Tuesday, June 06, 2006

The Relevance of the Constructivist Approach to Education.

"Multiple Intelligences After Twenty Years". - Howards Gardner

Found at: http://www.pz.harvard.edu/PIs/HG_MI_after_20_years.pdf

In this paper Gardner reflects on the origins and basis of his Theory of Multiple Intelligences. He describes some of his background as a psychologist that may have led to this theory and the many books he wrote.

It becomes very clear that the way he worked was to develop a theory and then go out and test it. He then would be looking for endorsement of his theory in all the experients he did rather than have the results of the experiments determine the next experiment and subsequently, the theory.
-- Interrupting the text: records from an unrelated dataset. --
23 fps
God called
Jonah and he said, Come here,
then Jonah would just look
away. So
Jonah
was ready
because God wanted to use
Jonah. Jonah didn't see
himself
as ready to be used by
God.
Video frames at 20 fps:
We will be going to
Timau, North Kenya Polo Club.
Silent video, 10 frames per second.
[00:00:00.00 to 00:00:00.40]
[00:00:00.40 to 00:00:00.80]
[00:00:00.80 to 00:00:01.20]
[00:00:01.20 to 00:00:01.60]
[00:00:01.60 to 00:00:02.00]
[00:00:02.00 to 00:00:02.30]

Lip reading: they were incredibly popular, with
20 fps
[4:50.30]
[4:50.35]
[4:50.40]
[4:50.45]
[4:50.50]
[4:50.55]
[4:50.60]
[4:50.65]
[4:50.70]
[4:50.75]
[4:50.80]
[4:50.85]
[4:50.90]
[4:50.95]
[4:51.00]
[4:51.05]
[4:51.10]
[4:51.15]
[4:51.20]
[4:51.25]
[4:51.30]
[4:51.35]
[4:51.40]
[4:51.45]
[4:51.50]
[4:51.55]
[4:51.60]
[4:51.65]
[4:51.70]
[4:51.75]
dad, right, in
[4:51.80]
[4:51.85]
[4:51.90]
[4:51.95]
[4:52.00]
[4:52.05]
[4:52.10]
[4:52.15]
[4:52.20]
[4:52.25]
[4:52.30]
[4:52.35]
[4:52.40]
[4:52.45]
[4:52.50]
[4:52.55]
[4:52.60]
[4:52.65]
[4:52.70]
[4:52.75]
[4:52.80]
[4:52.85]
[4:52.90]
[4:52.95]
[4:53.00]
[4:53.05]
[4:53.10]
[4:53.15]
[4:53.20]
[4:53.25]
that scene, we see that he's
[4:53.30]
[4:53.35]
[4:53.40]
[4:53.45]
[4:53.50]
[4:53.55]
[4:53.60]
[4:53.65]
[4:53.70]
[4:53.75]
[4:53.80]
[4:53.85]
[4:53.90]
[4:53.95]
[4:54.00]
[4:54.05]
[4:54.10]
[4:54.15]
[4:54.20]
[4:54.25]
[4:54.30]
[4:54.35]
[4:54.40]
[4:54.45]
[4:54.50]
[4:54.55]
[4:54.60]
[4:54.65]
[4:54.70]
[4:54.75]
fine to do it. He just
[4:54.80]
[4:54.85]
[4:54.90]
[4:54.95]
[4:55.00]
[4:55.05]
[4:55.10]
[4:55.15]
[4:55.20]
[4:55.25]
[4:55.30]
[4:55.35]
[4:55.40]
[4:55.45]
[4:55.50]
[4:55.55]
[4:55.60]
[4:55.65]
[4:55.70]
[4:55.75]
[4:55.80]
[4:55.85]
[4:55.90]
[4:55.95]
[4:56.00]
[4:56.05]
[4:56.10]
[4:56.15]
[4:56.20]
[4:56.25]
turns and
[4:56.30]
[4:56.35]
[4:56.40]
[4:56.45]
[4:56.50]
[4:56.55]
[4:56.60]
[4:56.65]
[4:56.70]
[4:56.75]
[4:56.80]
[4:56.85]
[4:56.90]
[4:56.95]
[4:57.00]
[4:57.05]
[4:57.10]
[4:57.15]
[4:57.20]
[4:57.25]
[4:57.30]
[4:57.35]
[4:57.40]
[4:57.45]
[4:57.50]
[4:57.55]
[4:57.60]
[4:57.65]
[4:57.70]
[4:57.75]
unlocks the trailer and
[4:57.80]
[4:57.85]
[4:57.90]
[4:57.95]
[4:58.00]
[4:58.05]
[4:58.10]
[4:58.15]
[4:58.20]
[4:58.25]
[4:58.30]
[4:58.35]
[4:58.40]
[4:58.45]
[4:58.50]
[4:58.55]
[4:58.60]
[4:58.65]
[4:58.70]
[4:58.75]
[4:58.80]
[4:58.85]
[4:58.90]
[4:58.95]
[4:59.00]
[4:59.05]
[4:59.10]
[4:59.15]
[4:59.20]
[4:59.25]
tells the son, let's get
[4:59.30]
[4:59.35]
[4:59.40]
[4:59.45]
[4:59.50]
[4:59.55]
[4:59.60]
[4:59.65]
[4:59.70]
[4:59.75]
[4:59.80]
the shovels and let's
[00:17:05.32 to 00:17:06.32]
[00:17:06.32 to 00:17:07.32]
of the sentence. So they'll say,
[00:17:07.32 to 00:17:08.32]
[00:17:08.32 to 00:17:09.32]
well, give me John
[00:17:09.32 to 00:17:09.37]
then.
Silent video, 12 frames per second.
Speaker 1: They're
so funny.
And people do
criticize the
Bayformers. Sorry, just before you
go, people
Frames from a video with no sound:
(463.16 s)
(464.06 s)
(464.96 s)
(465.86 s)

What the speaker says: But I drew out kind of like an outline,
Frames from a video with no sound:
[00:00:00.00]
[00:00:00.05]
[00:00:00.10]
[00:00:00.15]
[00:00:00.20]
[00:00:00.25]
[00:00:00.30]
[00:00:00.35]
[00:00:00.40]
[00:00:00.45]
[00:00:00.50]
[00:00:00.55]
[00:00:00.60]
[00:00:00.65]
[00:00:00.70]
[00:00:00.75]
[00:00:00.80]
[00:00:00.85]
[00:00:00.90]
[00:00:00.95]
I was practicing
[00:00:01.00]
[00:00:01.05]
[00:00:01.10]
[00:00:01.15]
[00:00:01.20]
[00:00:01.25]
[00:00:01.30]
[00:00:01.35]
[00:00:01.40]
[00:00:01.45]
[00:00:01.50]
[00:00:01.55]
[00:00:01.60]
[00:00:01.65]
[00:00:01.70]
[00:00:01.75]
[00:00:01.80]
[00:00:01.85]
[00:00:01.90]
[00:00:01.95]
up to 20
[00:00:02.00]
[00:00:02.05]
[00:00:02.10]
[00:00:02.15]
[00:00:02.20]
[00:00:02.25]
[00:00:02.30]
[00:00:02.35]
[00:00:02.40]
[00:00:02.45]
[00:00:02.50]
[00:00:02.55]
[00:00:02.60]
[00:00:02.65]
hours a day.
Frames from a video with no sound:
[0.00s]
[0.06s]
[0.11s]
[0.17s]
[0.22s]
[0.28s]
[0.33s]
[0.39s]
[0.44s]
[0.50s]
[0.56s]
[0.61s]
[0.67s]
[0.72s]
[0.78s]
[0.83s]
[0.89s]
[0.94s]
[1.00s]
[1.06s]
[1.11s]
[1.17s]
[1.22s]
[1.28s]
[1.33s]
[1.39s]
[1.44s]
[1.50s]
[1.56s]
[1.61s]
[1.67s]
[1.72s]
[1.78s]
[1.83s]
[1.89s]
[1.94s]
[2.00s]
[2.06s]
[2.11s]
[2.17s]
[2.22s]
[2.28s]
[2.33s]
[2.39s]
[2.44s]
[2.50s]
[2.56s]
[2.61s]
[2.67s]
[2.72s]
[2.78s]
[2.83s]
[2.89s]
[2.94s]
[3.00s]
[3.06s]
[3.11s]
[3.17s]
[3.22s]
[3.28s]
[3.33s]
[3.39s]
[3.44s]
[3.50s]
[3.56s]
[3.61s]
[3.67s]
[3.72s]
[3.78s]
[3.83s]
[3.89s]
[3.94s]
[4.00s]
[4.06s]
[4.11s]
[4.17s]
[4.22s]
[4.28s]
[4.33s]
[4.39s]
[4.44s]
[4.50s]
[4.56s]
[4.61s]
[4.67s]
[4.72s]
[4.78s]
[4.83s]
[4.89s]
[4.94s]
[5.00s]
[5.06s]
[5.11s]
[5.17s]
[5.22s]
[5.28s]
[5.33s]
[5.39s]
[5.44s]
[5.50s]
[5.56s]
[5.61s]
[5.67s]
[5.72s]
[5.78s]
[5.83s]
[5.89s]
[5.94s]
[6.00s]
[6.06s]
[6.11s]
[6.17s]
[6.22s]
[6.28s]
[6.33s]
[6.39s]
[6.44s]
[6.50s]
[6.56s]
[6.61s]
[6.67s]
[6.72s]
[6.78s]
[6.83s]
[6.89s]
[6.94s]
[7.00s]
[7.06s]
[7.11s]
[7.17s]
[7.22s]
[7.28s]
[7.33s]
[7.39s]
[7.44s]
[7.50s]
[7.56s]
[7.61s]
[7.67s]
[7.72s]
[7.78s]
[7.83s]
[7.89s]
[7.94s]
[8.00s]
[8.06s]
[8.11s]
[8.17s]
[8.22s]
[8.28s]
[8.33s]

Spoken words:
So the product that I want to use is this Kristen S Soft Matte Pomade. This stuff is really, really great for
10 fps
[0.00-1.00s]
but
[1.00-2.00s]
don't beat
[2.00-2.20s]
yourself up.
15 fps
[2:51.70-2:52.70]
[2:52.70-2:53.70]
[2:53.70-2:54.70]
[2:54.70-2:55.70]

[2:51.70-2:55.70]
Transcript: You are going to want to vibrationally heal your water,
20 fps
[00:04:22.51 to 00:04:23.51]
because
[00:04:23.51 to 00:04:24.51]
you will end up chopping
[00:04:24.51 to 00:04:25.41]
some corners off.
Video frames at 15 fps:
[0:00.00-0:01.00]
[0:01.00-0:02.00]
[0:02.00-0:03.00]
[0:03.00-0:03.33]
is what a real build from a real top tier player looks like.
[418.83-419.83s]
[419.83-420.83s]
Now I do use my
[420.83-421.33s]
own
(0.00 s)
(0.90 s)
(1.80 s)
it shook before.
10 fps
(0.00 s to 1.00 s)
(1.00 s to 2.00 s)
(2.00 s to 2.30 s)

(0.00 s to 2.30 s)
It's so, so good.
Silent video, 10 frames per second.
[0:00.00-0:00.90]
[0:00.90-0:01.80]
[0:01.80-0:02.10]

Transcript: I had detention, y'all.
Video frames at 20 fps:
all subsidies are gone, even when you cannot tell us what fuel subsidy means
Piaget wrote of the different developmental stages of the child and this certainly could be looked at with the question of "Does the developmental stage fit with the outcomes of the ICT program proposed?"

Vygotsky's ideas centred around social interactions as a means for expanding the zone of proximinal development. He appears to refer to actual human to human contact rather than a text or blog interaction but with a bit of a stretch I suppose you could call these digital interactions "social".

Bruner looked at the structure of the content and context of the information presented. ICT does lend itself to this type of approach where structure is very flexible and presentation options are vast.

Gardner looked at education and intelligences in a much broader view and considered the various different intelligences. He looked beyond the IQ type tests which he considered as polarised towards verbal, logical-mathematical and spacial. Perhaps some of his theory of other intelligences does not quite fit into an ICT environment (eg bodily/kinesthetic) whereas other parts (eg visual/spatial with 3D graphics, music with online audio and intrapersonal with bloggs and chat) may apply.

From my experience, the idea of having one "theory" of how all or groups of individuals learn and then fitting then all into those groups is very limiting, narrow and unrealistic.

Gardner attempted to do this with his "Multiple Intelligences". My experience tells me that in a particular field a student may use their verbal intelligence particularly well and in another area the same student may be very logical-mathematical (or a mixture of all or any intelligences). I suppose that it is then left up to the teacher to observe this and make adjustments as required.

Many years ago I did a personal development course called "Money and You" with Robert Kyosaki. One of the games we played was to do a particular test on our own, then do the same test in a group with others. The results were mixed and inconclusive. Some people did much better on their own than in a group (me), for some it made little difference and others did better in groups. I know for a fact that in some tasks I do work better in groups. The conclusion could easily be that there is no clear conclusion that can be drawn from this except that everyone has their own preferred way of dealing with life.

In a distributed learning environment the question arises then, do you group a student who is well ahead with someone a bit slower or do you group the advanced students together? If you do the former, will the advanced student get bored and the other student get frustrated? If you do the latter will both students compete and attempt to "outdo" each other?

The concept of a distributed learning environment in my opinion is simply a reflection of reality and perhaps how apprentices learn from tradesmen. Here then could be the answer to how to group learners of different levels. Those that are behind will learn from the advanced and the advanced will learn, but not necessarily content, from those behind. This idea fits nicely with Vygotsky's concept of social interactions as a means for learning. However it does bring into question not all apprentices get on with the tradesman teaching them.

Does a computer fit into this concept of learning? Like all situations, the answer would be "it depends". For some students computers may be new (something to be explored), others it may be the unknown (something to be feared) or a playground (something to play with) and yet others it may be boring (something to be challenged). So really, simply the concept of using a computer may be an issue for the student even before the content is reached.